A report commissioned by Congress states the U.S.’s dependence on the electrical power system renders it vulnerable to an EMP attack. A high-altitude (40–400 kilometer) nuclear detonation could produce a devastating EMP and create “the possibility of long-term, catastrophic consequences.” These consequences may include destruction of U.S. military operational capabilities, food and water supplies, communications, banking and finance, and transportation services.
The American Foreign Policy Council argues that Iran and North Korea are developing offensive EMP capabilities.

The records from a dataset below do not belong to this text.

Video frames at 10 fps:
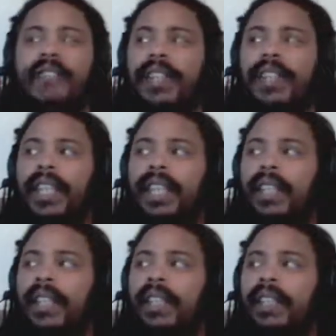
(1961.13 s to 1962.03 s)

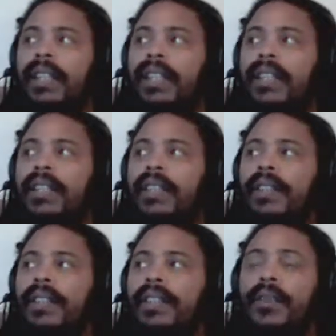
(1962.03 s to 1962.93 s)
everything
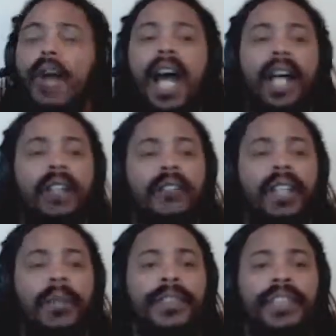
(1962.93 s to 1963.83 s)
to a
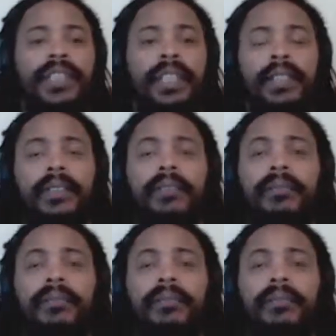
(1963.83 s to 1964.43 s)
higher frequency.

North Korea has pursued “long-range nuclear-capable missile technologies” and a “‘Super-EMP’ nuclear warhead,” while Iran has “conducted missile launches off vessels in the Caspian Sea,” showing the nation “could cause devastating harm to the U.S. through a ship-launched EMP attack.”
Once launched, a long-range ballistic missile equipped with a nuclear warhead intended to cause an EMP can reach the United States in as little as 33 minutes. Having a comprehensive, multilayered ballistic missile defense system is one way to mitigate this EMP threat. Yet the current missile defense budget has been reduced by $500 million to $9.2 billion for fiscal year (FY) 2014—and this doesn’t include sequestration. Heritage has estimated $11 billion is needed to adequately fund the U.S. missile defense system.
To keep an “American Blackout” as part of science fiction and not reality, the U.S. must also harden and increase security at its critical infrastructure, create federal and state EMP emergency plans, and protect the homeland from a nuclear-based EMP strike by fielding a comprehensive missile defense system based on land and in space.